[Collected data]
+---+

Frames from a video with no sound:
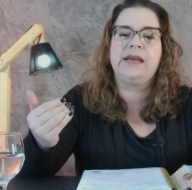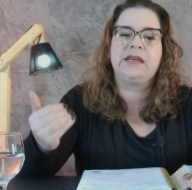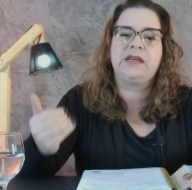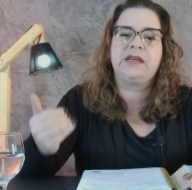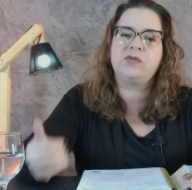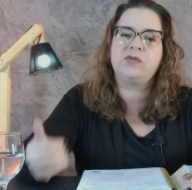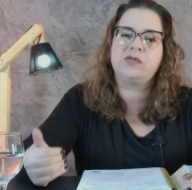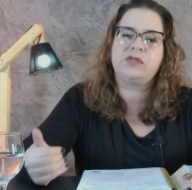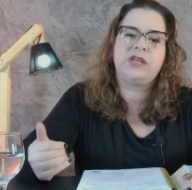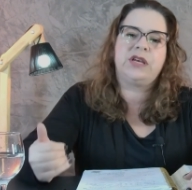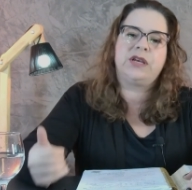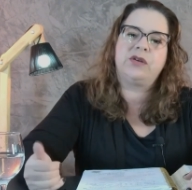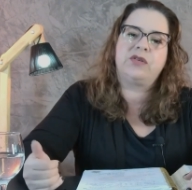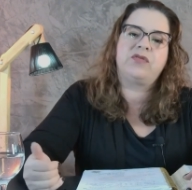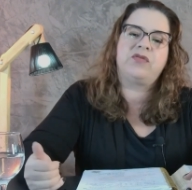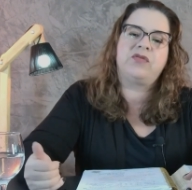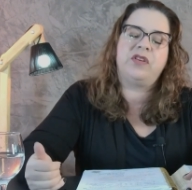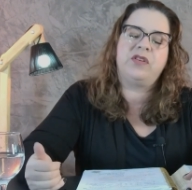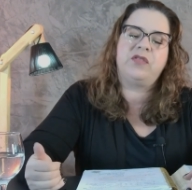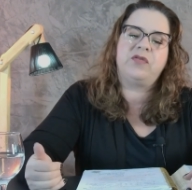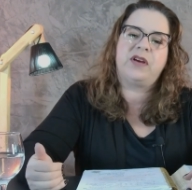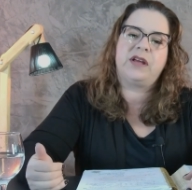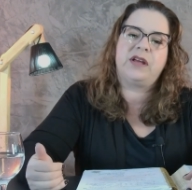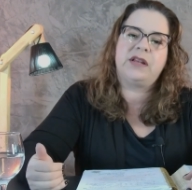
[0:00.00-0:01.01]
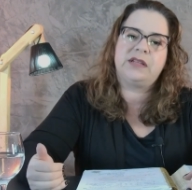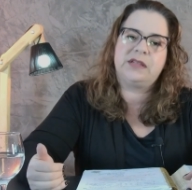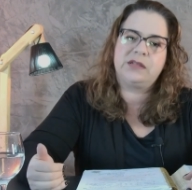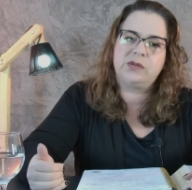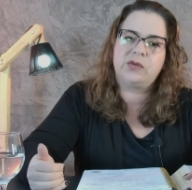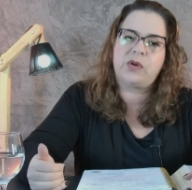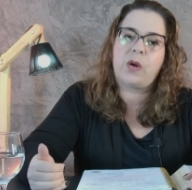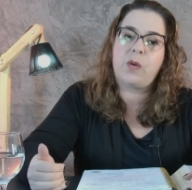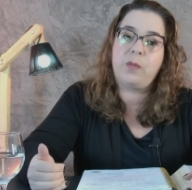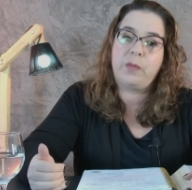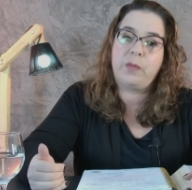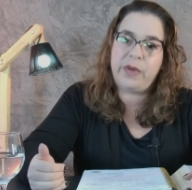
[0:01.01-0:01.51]
que o Senhor vem
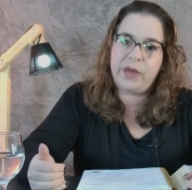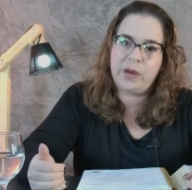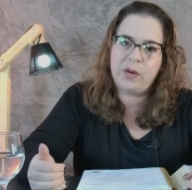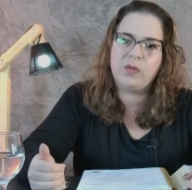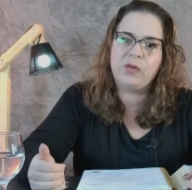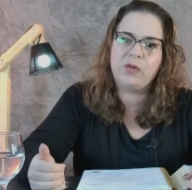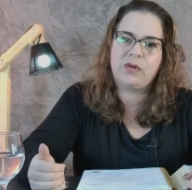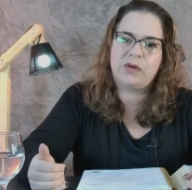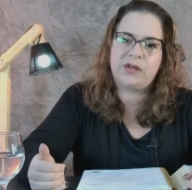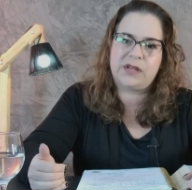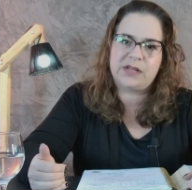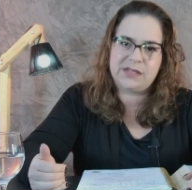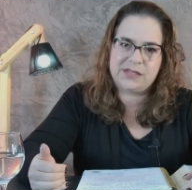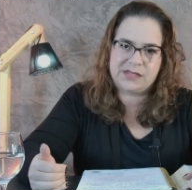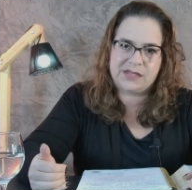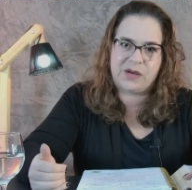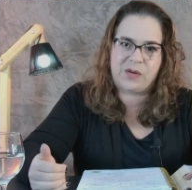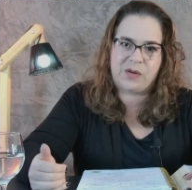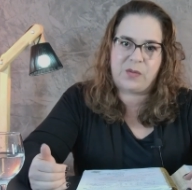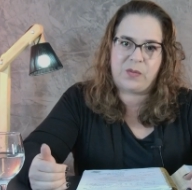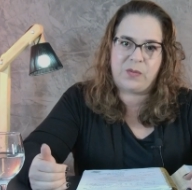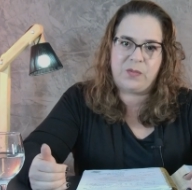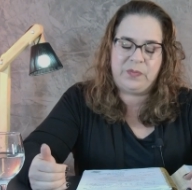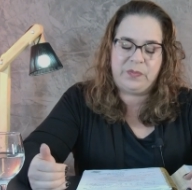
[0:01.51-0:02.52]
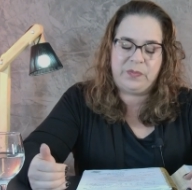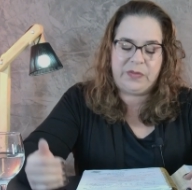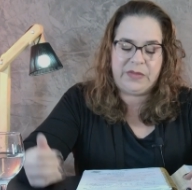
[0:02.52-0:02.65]
falando ao meu coração.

+---+

Transcribe each line above exactly, pictures excluded.

Frames from a video with no sound:
[0:00.00-0:01.01]
[0:01.01-0:01.51]
que o Senhor vem
[0:01.51-0:02.52]
[0:02.52-0:02.65]
falando ao meu coração.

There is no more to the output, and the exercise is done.